Perhaps there's a way to change a feed reader so that it can manage the issue on the client side. However, I am wondering if there's something that could be done on the server side to prevent Geeklog from serving feeds with broken characters.

Any thoughts? Thanks.

13 14 Quote

05/08/09 04:53pm

alank

Anonymous

Right, so I didn't count on a response, tho, I was hoping for one.
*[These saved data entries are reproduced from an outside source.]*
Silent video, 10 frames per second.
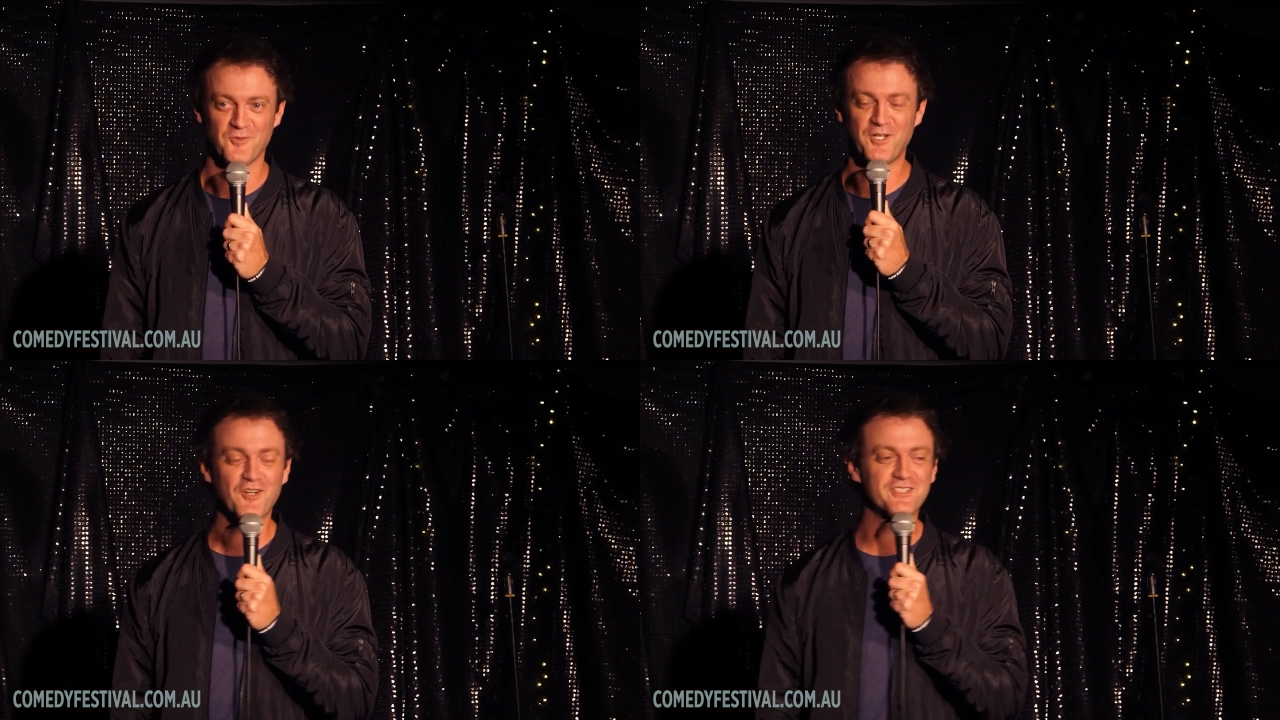
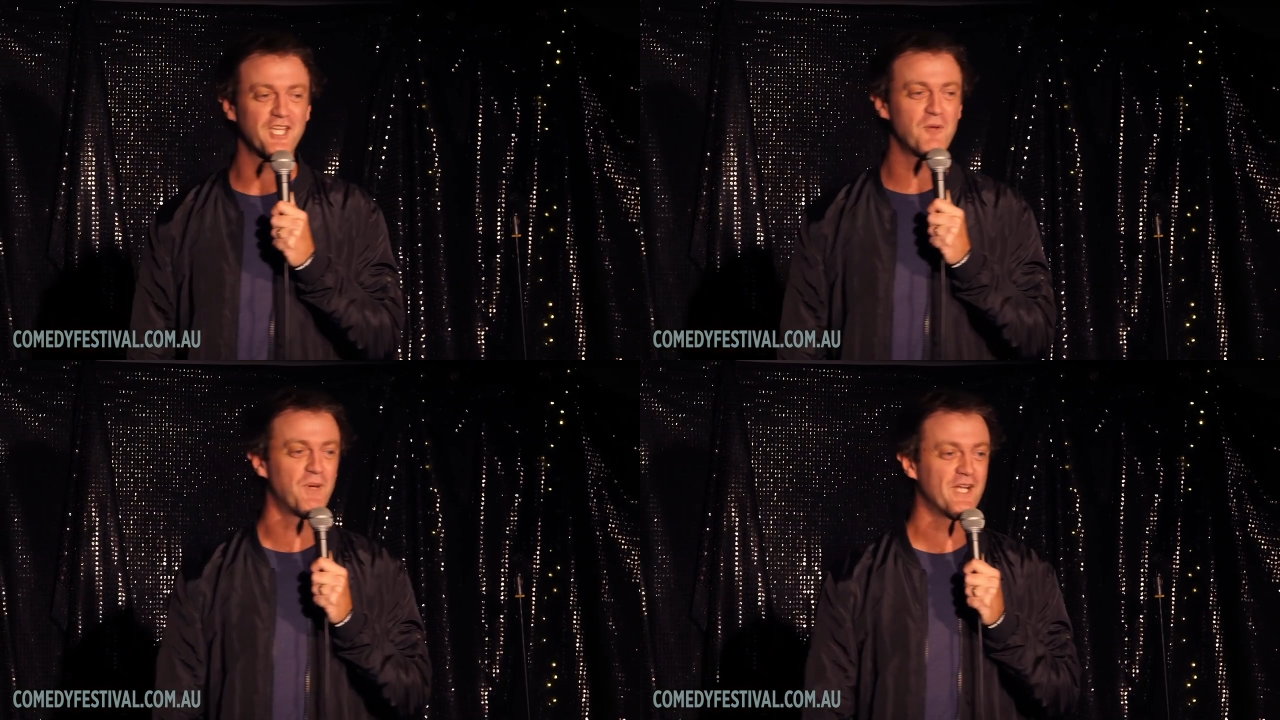Whenever I see
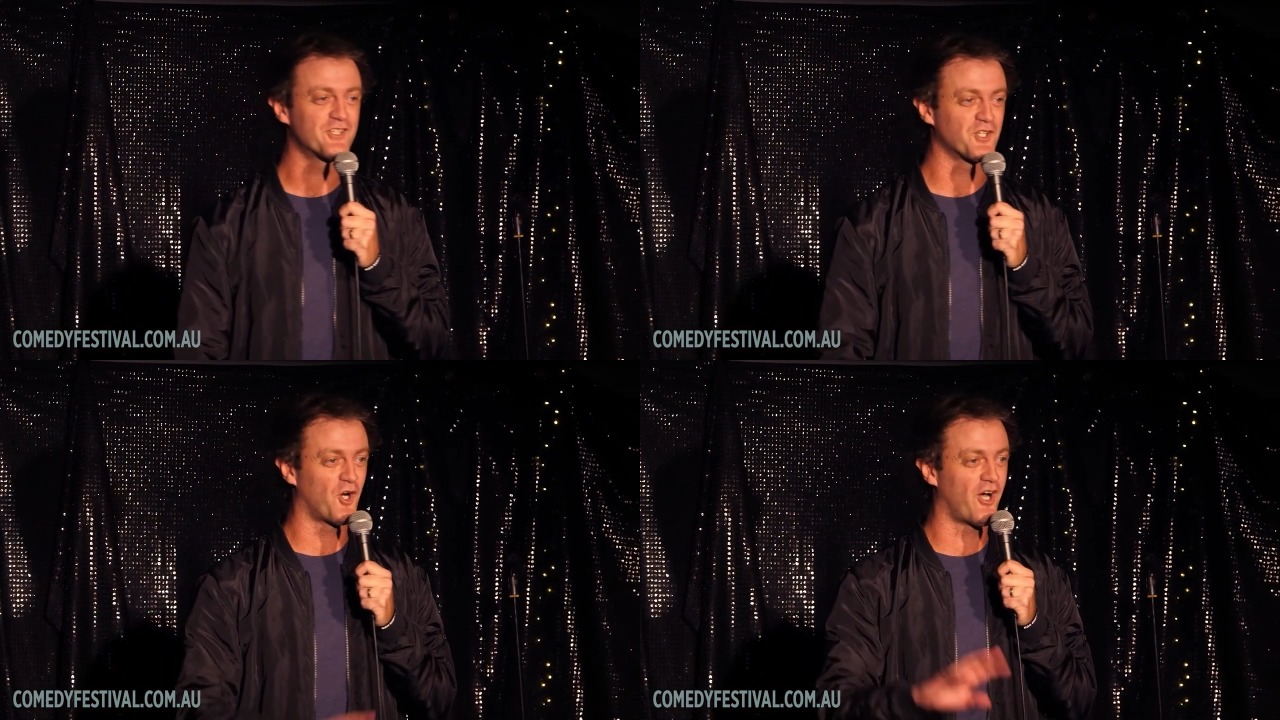a bunch
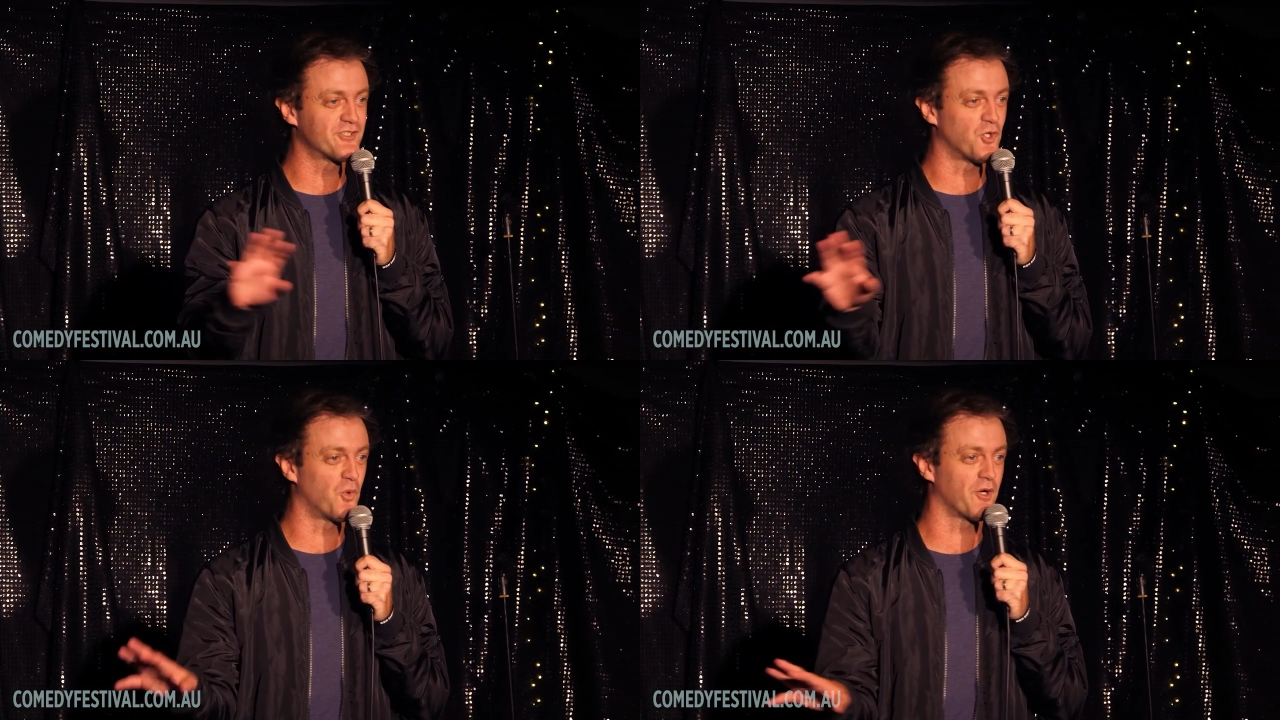of guys
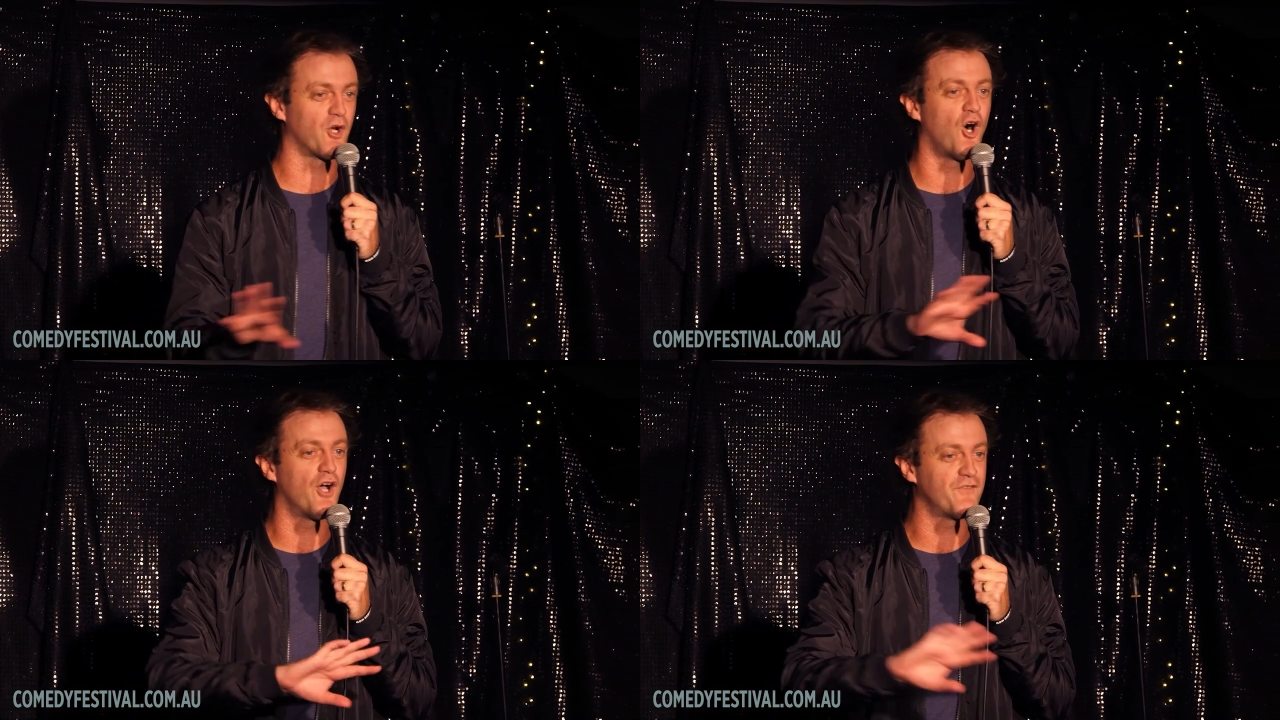all wearing
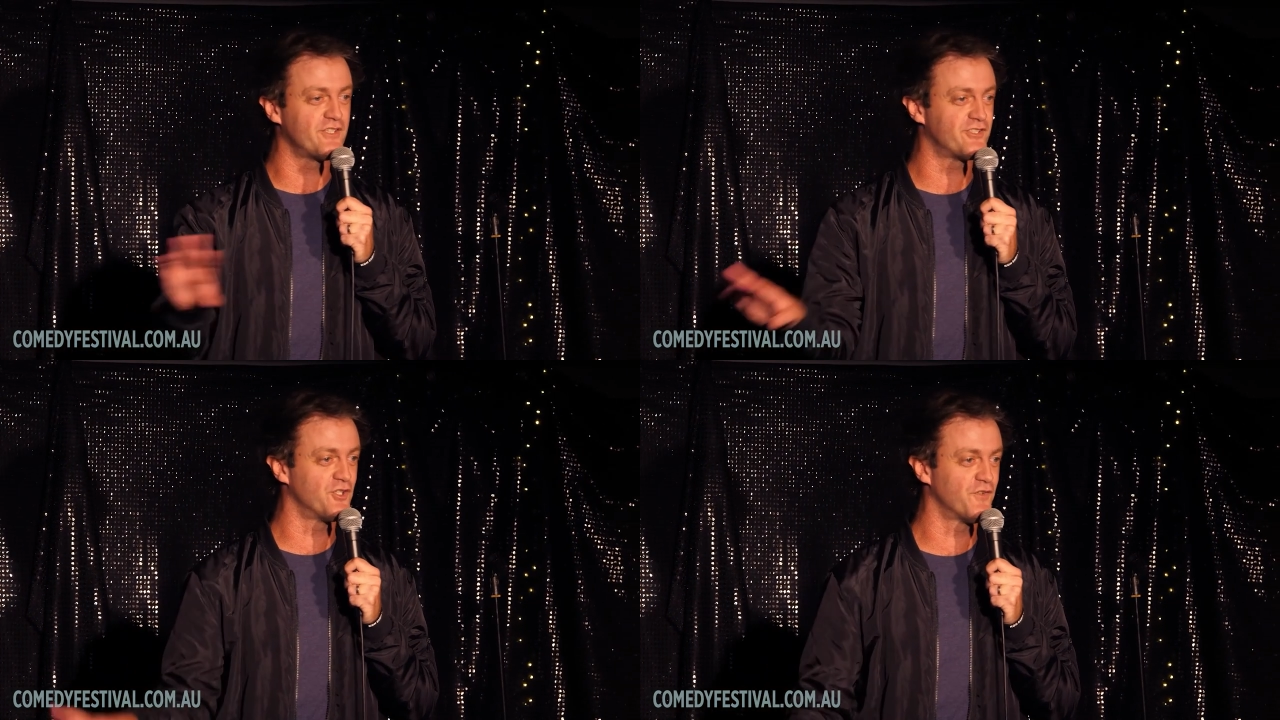
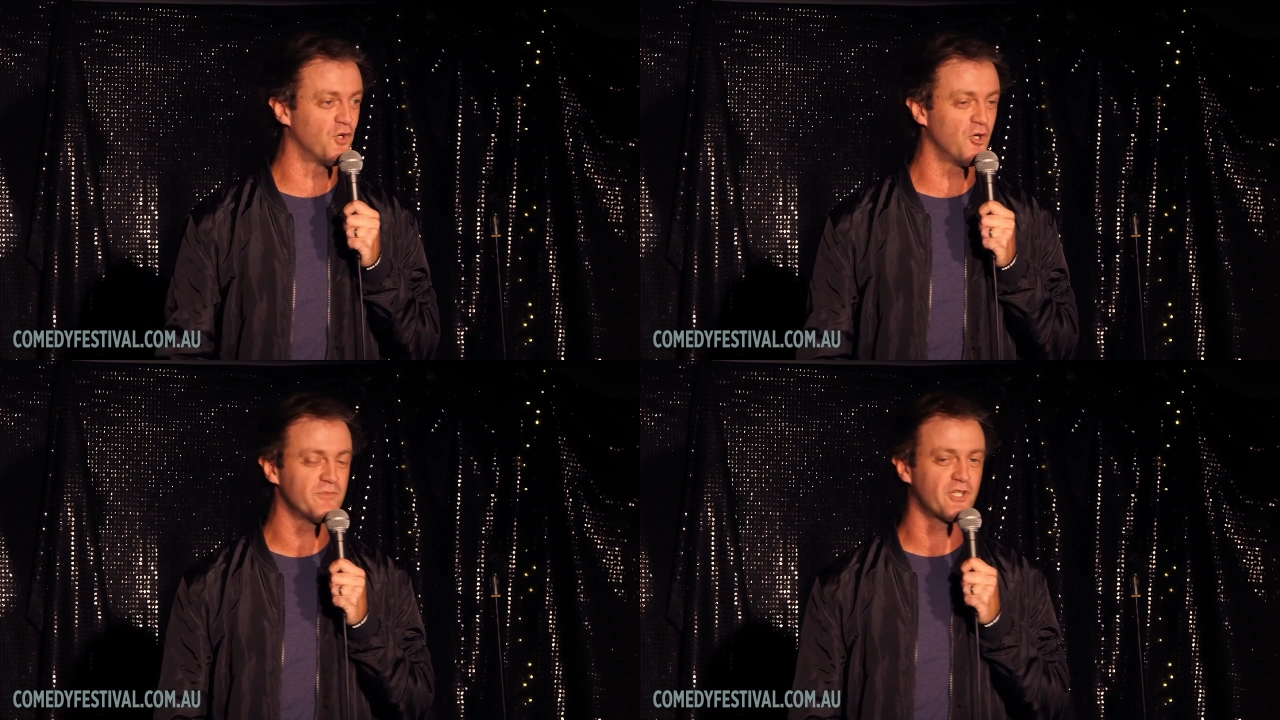high-vis
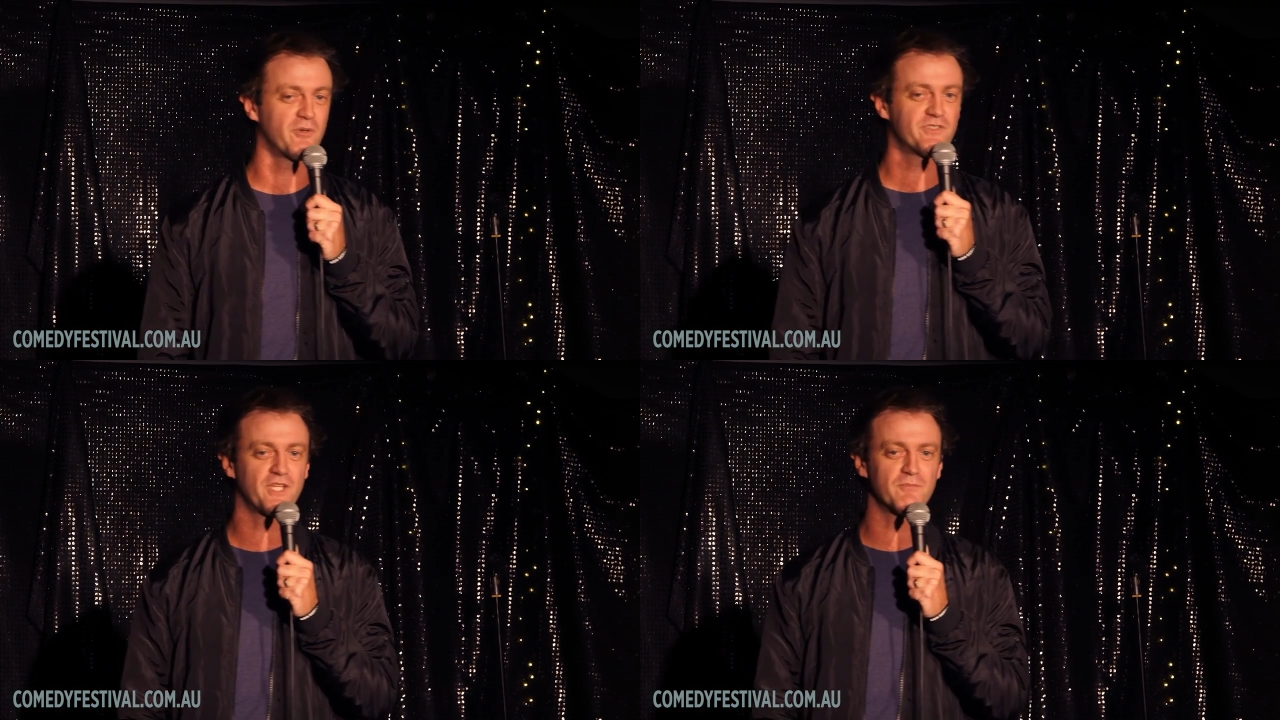uniforms, I
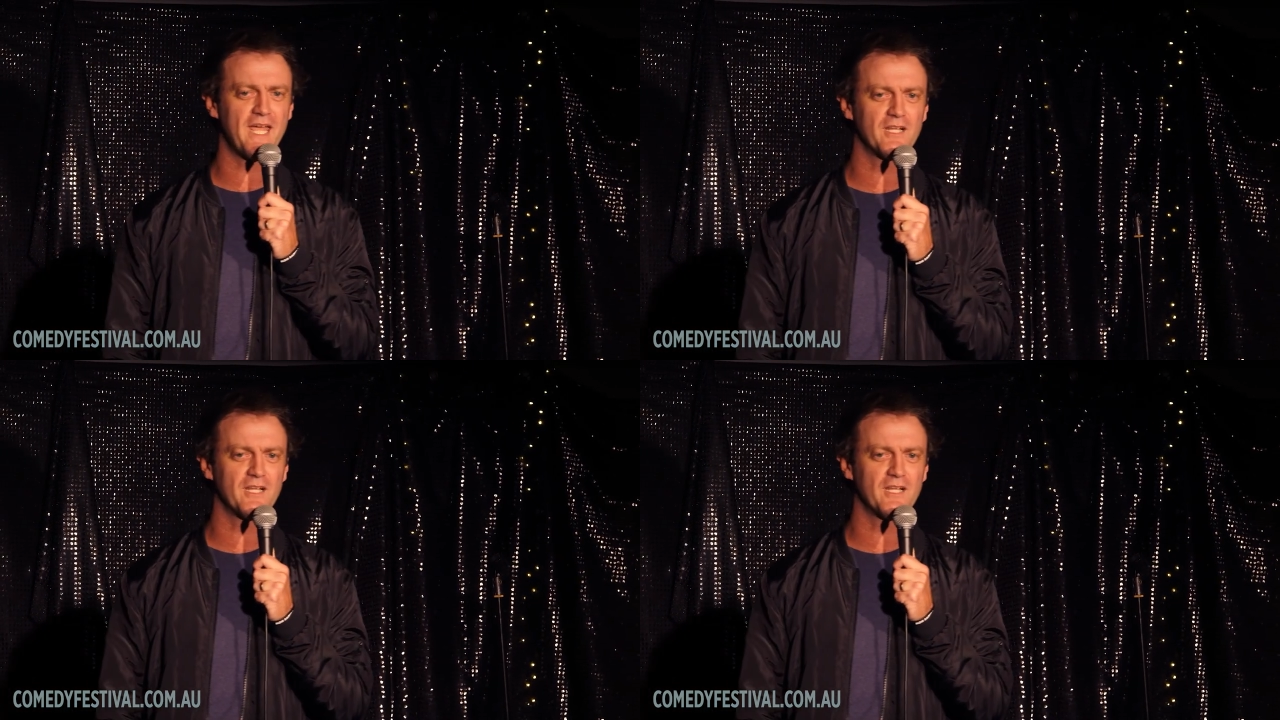always think, man,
I came up with a quick and dirty fix as follows, editing the lib-syndication.php file in the backend systems folder:

Text Formatted Code

function SYND_truncateSummary( $text, $length )

{

    if( $length == 0 )

    {

        return '';

    }

    else

    {

        $text = stripslashes( $text );

        $text = trim( $text );

        $text = preg_replace( "/(\015)/", "", $text );

        if(( $length > 3 ) && ( MBYTE_strlen( $text ) > $length ))

        {

            $text = substr( $text, 0, $length - 3 ) . '...';

        }

        // Check if we broke html tag and storytext is now something

        // like "blah blah <a href= ...". Delete "<*" if so.

        if( strrpos( $text, '<' ) > strrpos( $text, '>' ))

        {

            $text = substr( $text, 0, strrpos( $text, '<' ) - 1 )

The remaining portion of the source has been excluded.